By Peggy Noonan | Wall Street Journal
It’s exciting out there but enervating. People are spun up, nerves at a breaking point, and there’s an undercurrent.
Whatever the outcome of the election, at least half the country will feel crushed. Voters feel they are faced with a bad choice, and many millions will vote against, not for. Everyone is afraid the other side will destroy the country. If it turns out as close as the polls say, we fear a harrowing postelection time marked by accusations and aggression, with nothing clear and everything bitter.
What might be helpful right now to keep in mind?

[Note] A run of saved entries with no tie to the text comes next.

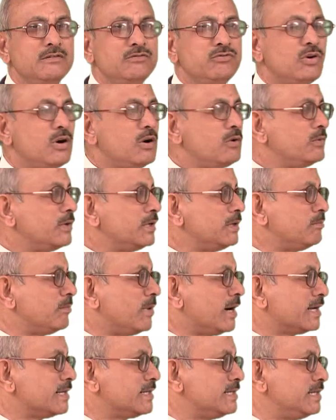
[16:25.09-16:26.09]
forward
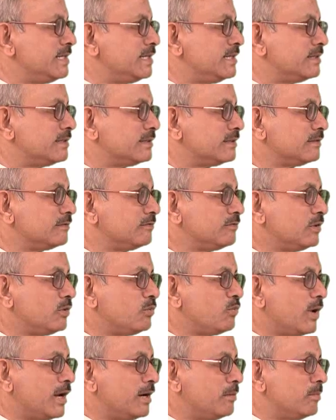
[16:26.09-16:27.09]
margins for
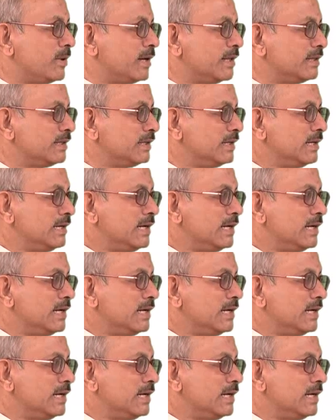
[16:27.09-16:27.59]
1 month,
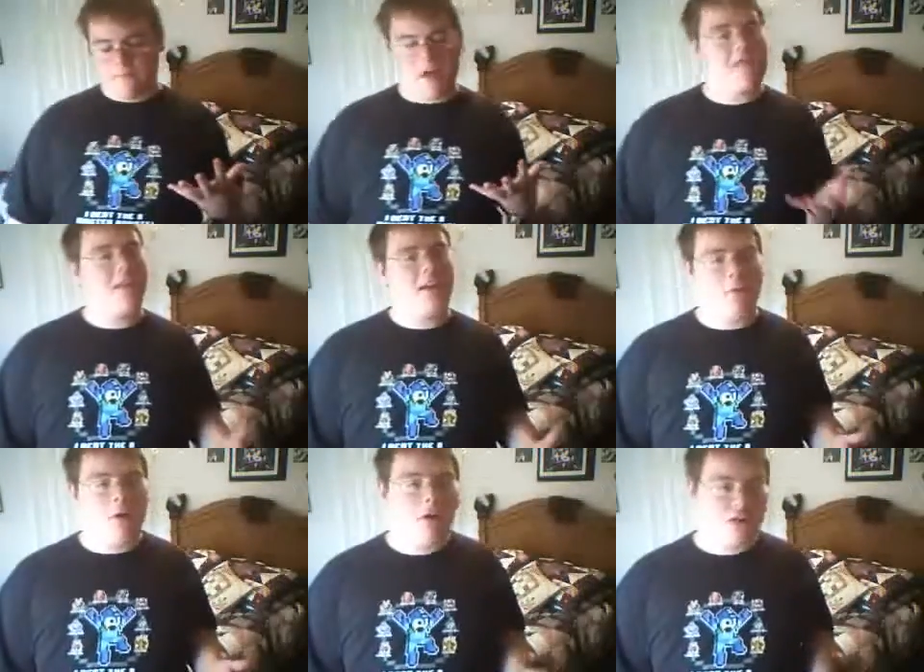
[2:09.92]
I think
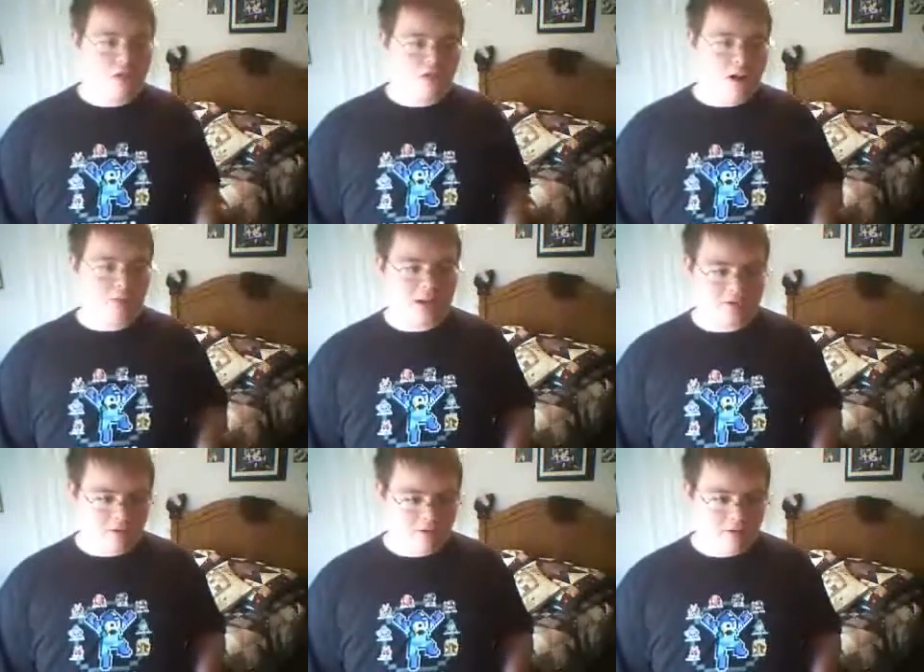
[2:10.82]
you all know what I'm going to
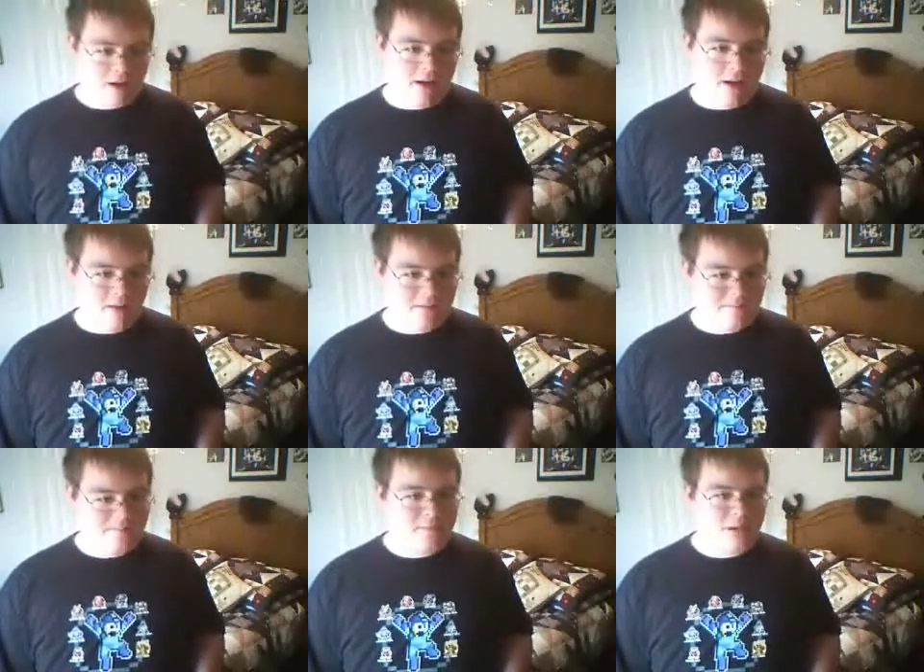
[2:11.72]
say right now.
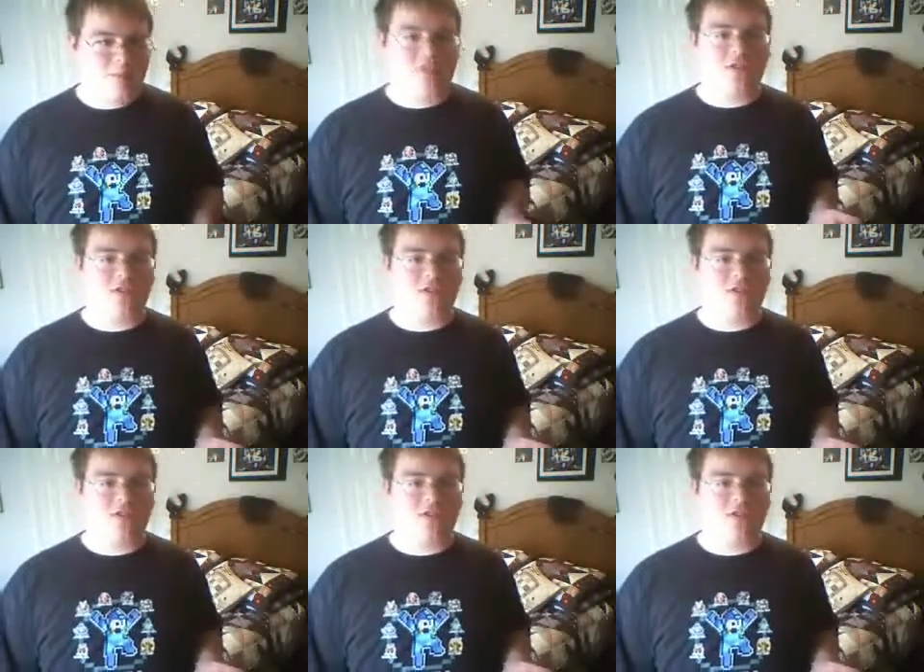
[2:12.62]
The most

My mind goes to something that I hope doesn’t sound facile because I don’t mean it in a rote, small way. But this country has gotten through a lot. It can take a lot of tension. It was born in it and is used to it. We made it through Shay’s Rebellion and Vietnam, the McCarthy era and the 1960s. We made it through the Civil War, and we will make it through this. We are practiced at withstanding trials. We have a way of forging through. We should take inspiration from this.
I reached for wisdom to the author Yuval Levin of the American Enterprise Institute. He reached back to the 1830s, and Alexis de Tocqueville’s “Democracy in America.” “He wrote that every presidential election is a kind of national crisis that drives people crazy, but that the madness dissipates when the election ends,” Mr. Levin says.